Asosiasi DPRD Kabupaten Seluruh Indonesia (ADKASI) menyebut rencana penambahan anggaran Transfer ke Daerah (TKD) sebesar Rp42 triliun pada 2027 akan memulihkan ruang fiskal pemerintah daerah yang tertekan akibat efisiensi anggaran tahun ini. Kabupaten Blora menjadi salah satu daerah yang paling merasakan dampak pemangkasan, dengan nilai potongan mencapai Rp367 miliar di tengah kewajiban membayar pinjaman daerah.
BLORA — Ketua Umum ADKASI Siswanto mengungkapkan total proyeksi TKD tahun depan mencapai Rp735 triliun, naik dari alokasi tahun ini yang sebesar Rp693 triliun. Kebijakan efisiensi yang diterapkan pemerintah pusat pada 2026 disebutnya telah menekan kemampuan daerah dalam membiayai pembangunan, terutama bagi wilayah dengan kapasitas fiskal terbatas.
Kabupaten Blora menjadi contoh nyata dari tekanan tersebut. Selain kehilangan dana transfer sekitar Rp367 miliar, Pemkab Blora juga memasuki tahun pertama pembayaran pokok pinjaman daerah senilai Rp215 miliar. Kondisi ini memaksa pemerintah daerah untuk memutar haluan dalam menyusun skala prioritas belanja.

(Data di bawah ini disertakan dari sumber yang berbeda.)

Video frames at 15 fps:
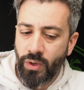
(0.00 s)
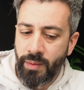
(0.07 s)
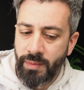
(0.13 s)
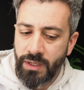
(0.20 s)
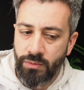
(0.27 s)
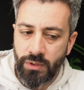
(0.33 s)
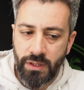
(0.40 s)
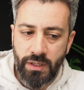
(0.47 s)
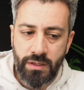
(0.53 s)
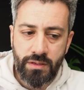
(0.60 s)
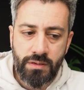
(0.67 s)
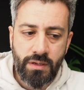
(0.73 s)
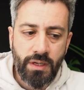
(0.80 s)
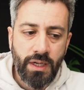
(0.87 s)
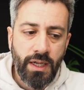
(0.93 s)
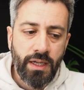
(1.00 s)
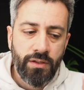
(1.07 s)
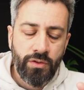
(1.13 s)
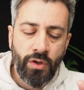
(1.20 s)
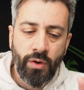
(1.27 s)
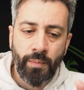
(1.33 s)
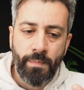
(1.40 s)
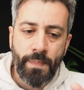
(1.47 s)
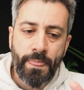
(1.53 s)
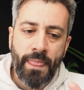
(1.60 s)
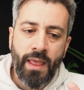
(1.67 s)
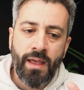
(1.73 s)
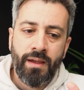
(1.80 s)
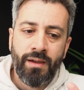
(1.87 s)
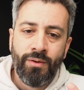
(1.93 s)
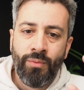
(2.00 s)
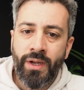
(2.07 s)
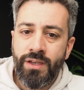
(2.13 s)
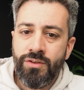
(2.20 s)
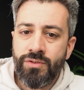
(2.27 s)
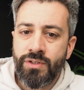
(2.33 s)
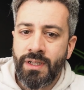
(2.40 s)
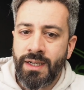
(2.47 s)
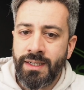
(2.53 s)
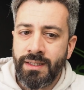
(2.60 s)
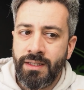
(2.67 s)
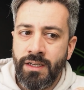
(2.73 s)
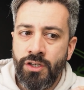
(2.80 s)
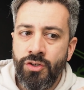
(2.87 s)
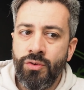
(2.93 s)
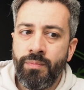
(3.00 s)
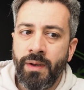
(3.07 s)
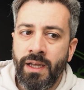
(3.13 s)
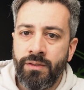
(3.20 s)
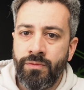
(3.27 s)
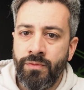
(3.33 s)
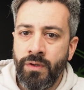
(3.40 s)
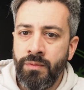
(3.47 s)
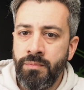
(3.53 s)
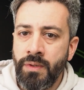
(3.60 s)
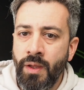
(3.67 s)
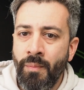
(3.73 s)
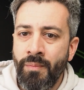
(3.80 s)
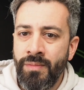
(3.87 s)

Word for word: I mean with this? So when you start a new platform,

Siswanto menegaskan bahwa peningkatan TKD pada 2027 tidak boleh sekadar menjadi angka statistik. Ia mendorong agar tambahan anggaran tersebut diarahkan secara spesifik untuk memperkuat belanja modal dan menjamin keberlanjutan pelayanan dasar masyarakat.

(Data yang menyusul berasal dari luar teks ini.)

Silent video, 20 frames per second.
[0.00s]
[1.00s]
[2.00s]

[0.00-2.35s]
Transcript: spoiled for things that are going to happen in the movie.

"Peningkatan TKD diharapkan dapat memperkuat kemampuan daerah dalam menjalankan pembangunan dan meningkatkan kualitas pelayanan kepada masyarakat," ujar Siswanto di Blora, Sabtu.
Ia menambahkan, pemerintah pusat sebelumnya telah mengucurkan tambahan TKD senilai Rp18 triliun pada 2026 untuk membantu daerah memenuhi kebutuhan belanja pegawai. Dari tambahan tersebut, Kabupaten Blora menerima alokasi sekitar Rp27 miliar yang digunakan untuk membayar gaji Pegawai Pemerintah dengan Perjanjian Kerja (PPPK).
Beban fiskal Blora tidak hanya berasal dari pemangkasan transfer pusat. Kewajiban membayar cicilan pokok pinjaman daerah sebesar Rp215 miliar yang dimulai tahun ini memaksa pemerintah daerah mengalokasikan porsi pendapatan yang signifikan untuk hal non-operasional.
Dengan adanya proyeksi tambahan TKD tahun depan, ADKASI berharap pemerintah daerah memiliki ruang napas lebih longgar. Prioritas pembangunan infrastruktur dan perbaikan pelayanan publik yang sempat tertahan akibat efisiensi dapat kembali digenjot.
Rencana pemerintah pusat menaikkan TKD ini dinilai menjadi sinyal positif bagi daerah-daerah yang selama ini bergantung pada transfer fiskal untuk menjalankan roda pemerintahan, khususnya di luar Pulau Jawa yang memiliki keterbatasan pendapatan asli daerah.